Record set:
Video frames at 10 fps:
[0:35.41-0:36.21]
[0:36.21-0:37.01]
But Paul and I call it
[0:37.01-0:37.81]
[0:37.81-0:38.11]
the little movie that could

---

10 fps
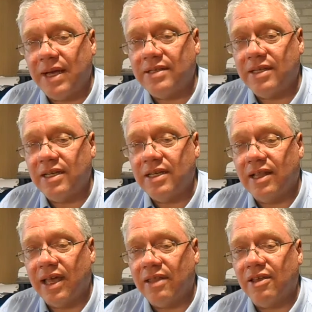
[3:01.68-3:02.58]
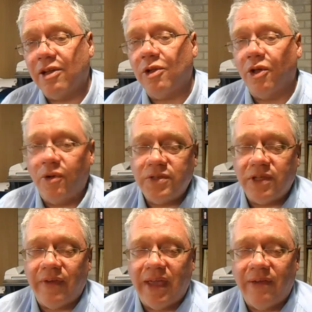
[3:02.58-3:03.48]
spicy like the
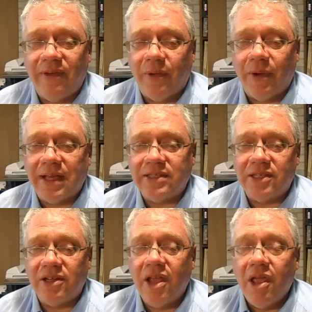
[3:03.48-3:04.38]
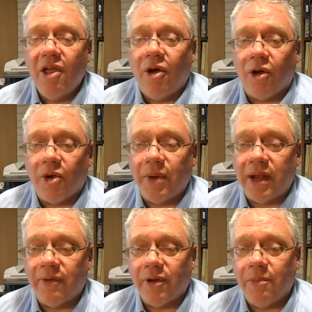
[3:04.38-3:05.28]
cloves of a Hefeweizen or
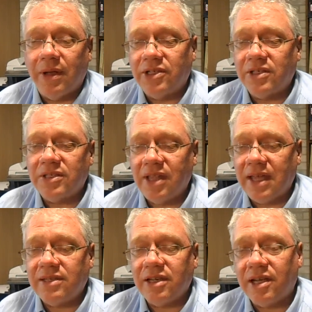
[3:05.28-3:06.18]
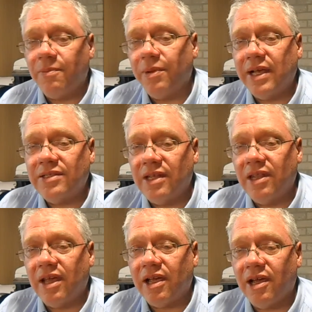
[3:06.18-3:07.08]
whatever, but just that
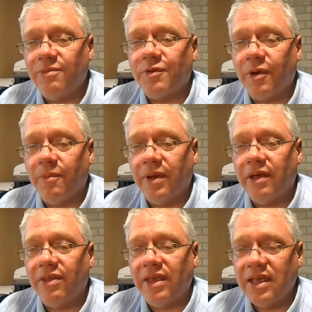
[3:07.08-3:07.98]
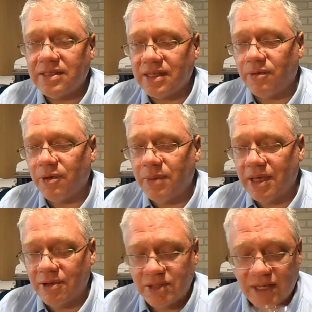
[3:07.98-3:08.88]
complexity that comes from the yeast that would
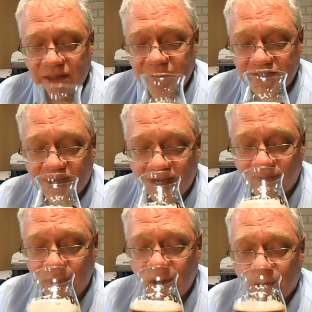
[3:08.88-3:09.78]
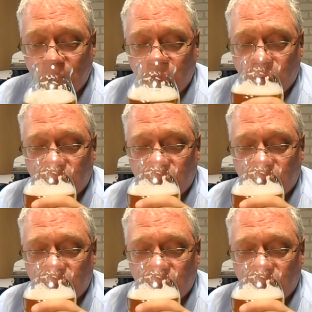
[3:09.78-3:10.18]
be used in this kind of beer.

---

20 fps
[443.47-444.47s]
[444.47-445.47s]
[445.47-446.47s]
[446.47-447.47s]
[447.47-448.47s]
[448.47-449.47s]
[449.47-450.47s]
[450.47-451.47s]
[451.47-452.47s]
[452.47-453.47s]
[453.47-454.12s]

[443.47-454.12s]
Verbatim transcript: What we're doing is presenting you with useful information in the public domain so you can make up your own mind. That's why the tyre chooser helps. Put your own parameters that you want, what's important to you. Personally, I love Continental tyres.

Exercise directions: Look through the entries above and quote exactly the lines from the line with "[443.47-444.47s]" to the line with "Verbatim transcript: What", counting both of those lines.

Reply:
[443.47-444.47s]
[444.47-445.47s]
[445.47-446.47s]
[446.47-447.47s]
[447.47-448.47s]
[448.47-449.47s]
[449.47-450.47s]
[450.47-451.47s]
[451.47-452.47s]
[452.47-453.47s]
[453.47-454.12s]

[443.47-454.12s]
Verbatim transcript: What we're doing is presenting you with useful information in the public domain so you can make up your own mind. That's why the tyre chooser helps. Put your own parameters that you want, what's important to you. Personally, I love Continental tyres.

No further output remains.